TASK INPUT ::
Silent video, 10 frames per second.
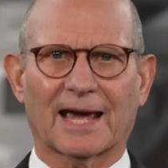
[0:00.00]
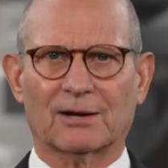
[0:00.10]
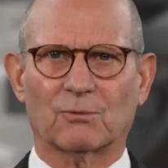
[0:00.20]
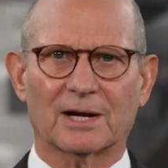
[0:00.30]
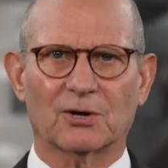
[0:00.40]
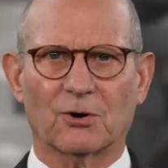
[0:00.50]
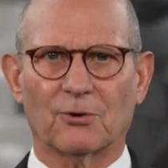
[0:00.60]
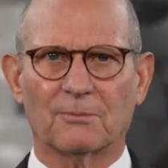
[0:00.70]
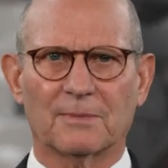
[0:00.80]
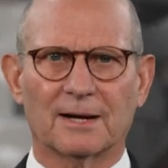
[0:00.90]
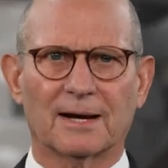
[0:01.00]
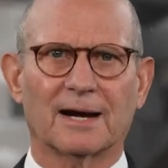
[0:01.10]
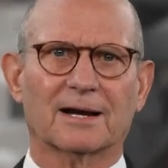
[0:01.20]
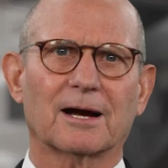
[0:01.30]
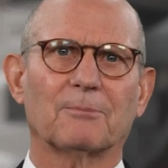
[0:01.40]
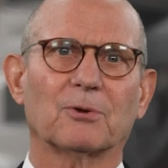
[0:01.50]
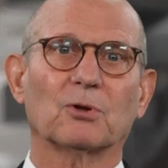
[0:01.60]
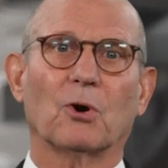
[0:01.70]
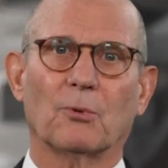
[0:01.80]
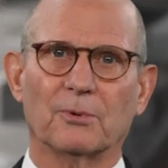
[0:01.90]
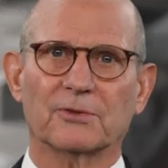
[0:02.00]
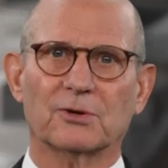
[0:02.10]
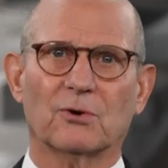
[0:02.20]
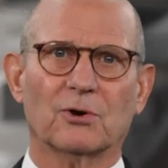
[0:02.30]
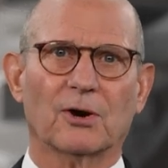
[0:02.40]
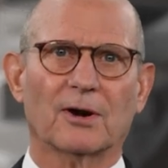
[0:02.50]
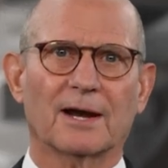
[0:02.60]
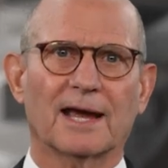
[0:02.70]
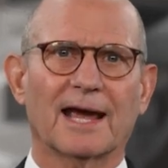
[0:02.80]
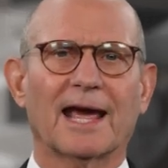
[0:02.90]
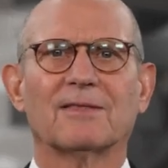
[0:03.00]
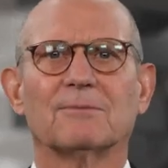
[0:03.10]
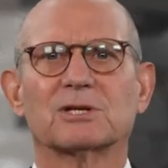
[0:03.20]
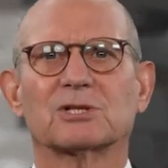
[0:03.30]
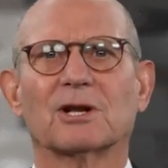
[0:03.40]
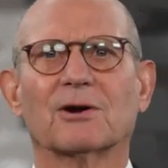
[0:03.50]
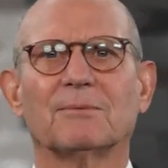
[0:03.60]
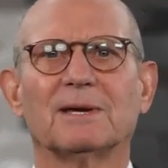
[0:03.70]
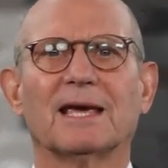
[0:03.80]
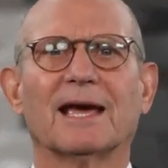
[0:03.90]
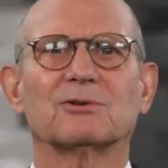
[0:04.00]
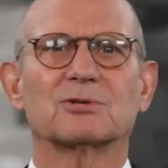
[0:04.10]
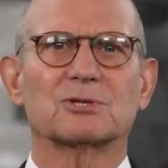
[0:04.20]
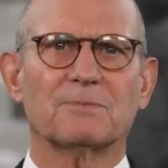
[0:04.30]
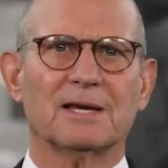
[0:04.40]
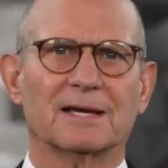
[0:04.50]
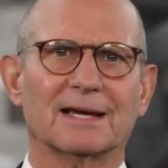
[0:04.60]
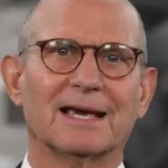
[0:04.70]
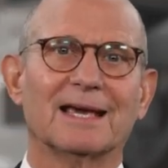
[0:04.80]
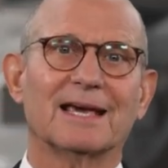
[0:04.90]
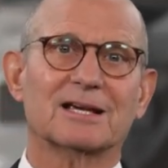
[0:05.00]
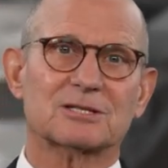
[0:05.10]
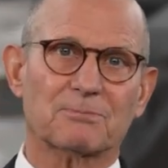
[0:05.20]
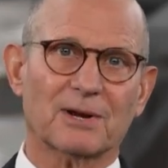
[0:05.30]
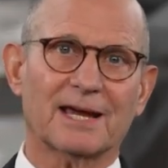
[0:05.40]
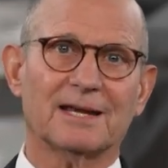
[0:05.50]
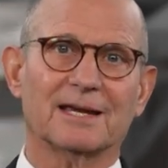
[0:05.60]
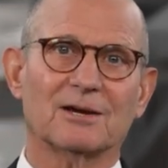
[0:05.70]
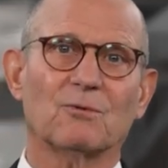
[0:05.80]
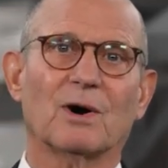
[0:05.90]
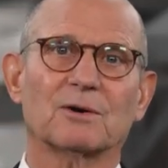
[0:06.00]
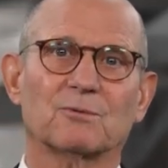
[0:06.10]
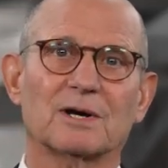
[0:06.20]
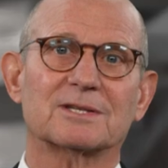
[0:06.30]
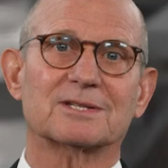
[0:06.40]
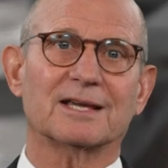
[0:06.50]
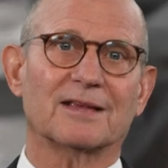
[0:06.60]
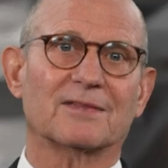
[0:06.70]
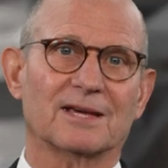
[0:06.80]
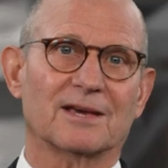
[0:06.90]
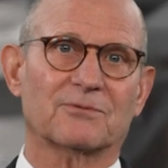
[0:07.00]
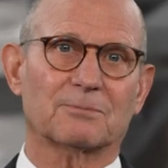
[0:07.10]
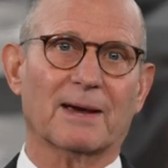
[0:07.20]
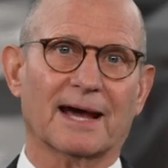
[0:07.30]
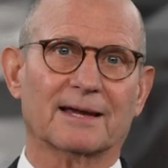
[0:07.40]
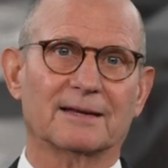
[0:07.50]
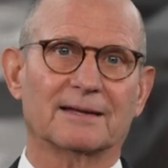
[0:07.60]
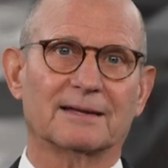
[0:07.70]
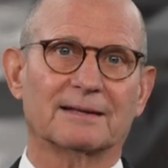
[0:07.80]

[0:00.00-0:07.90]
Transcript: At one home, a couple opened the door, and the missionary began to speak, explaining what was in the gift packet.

...

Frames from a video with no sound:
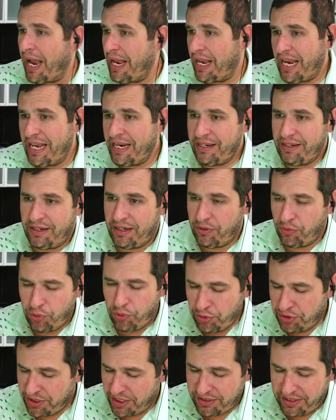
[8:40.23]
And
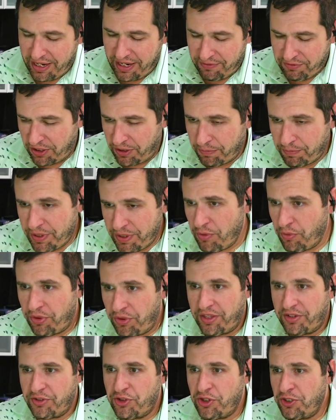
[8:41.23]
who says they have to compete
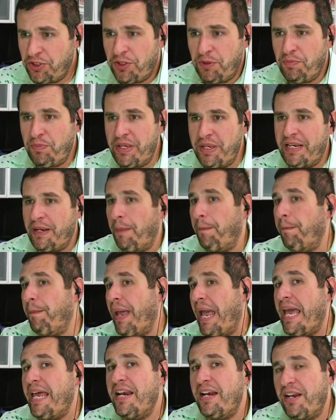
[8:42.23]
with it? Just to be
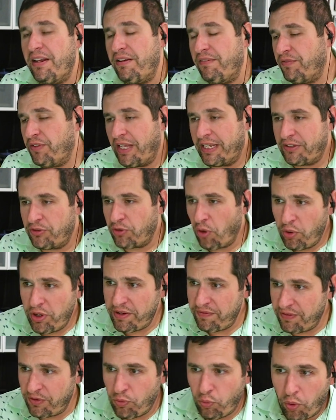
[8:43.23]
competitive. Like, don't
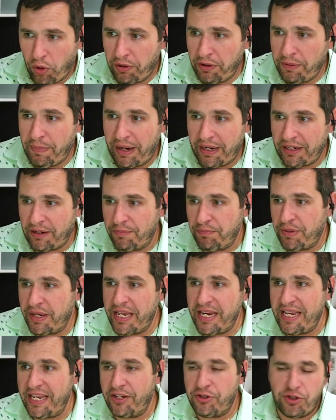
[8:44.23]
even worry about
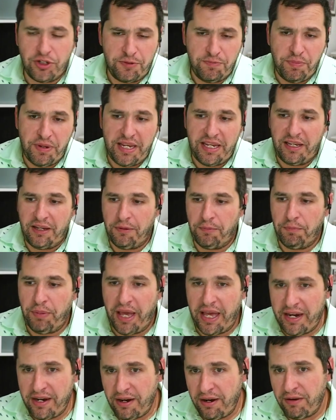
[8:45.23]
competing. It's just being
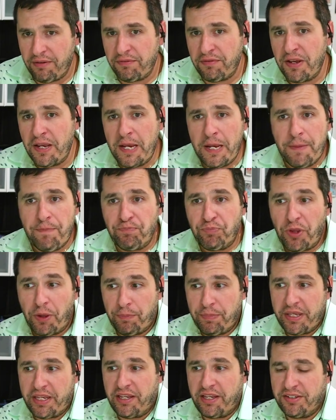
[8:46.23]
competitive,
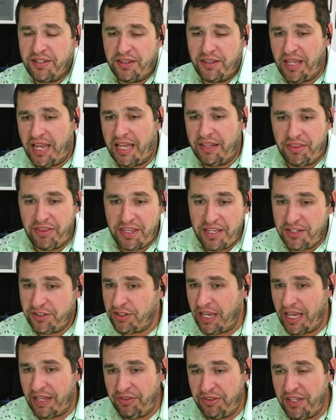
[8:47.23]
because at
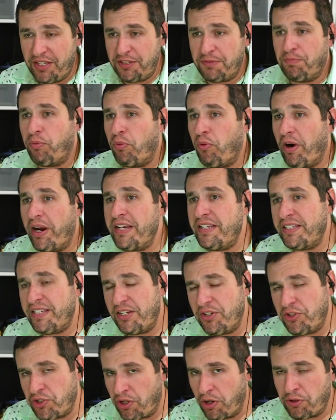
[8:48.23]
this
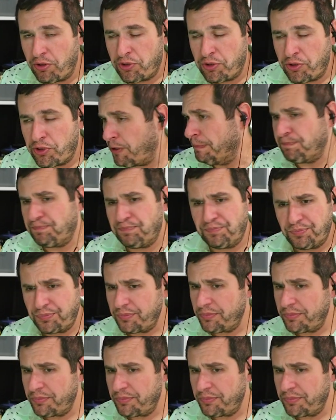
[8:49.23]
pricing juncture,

==

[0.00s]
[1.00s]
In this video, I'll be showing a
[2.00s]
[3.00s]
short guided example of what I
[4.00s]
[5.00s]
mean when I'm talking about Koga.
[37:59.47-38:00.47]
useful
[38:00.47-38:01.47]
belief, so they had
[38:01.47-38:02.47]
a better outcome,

YOUR OBJECTIVE :: Look through the listing above for the line with "Silent video, 10 frames per second." and the line with "Transcript: At one". Write out exactly those lines and everything between, leaving out pictures.

THE COMPLETED TASK ::
Silent video, 10 frames per second.
[0:00.00]
[0:00.10]
[0:00.20]
[0:00.30]
[0:00.40]
[0:00.50]
[0:00.60]
[0:00.70]
[0:00.80]
[0:00.90]
[0:01.00]
[0:01.10]
[0:01.20]
[0:01.30]
[0:01.40]
[0:01.50]
[0:01.60]
[0:01.70]
[0:01.80]
[0:01.90]
[0:02.00]
[0:02.10]
[0:02.20]
[0:02.30]
[0:02.40]
[0:02.50]
[0:02.60]
[0:02.70]
[0:02.80]
[0:02.90]
[0:03.00]
[0:03.10]
[0:03.20]
[0:03.30]
[0:03.40]
[0:03.50]
[0:03.60]
[0:03.70]
[0:03.80]
[0:03.90]
[0:04.00]
[0:04.10]
[0:04.20]
[0:04.30]
[0:04.40]
[0:04.50]
[0:04.60]
[0:04.70]
[0:04.80]
[0:04.90]
[0:05.00]
[0:05.10]
[0:05.20]
[0:05.30]
[0:05.40]
[0:05.50]
[0:05.60]
[0:05.70]
[0:05.80]
[0:05.90]
[0:06.00]
[0:06.10]
[0:06.20]
[0:06.30]
[0:06.40]
[0:06.50]
[0:06.60]
[0:06.70]
[0:06.80]
[0:06.90]
[0:07.00]
[0:07.10]
[0:07.20]
[0:07.30]
[0:07.40]
[0:07.50]
[0:07.60]
[0:07.70]
[0:07.80]

[0:00.00-0:07.90]
Transcript: At one home, a couple opened the door, and the missionary began to speak, explaining what was in the gift packet.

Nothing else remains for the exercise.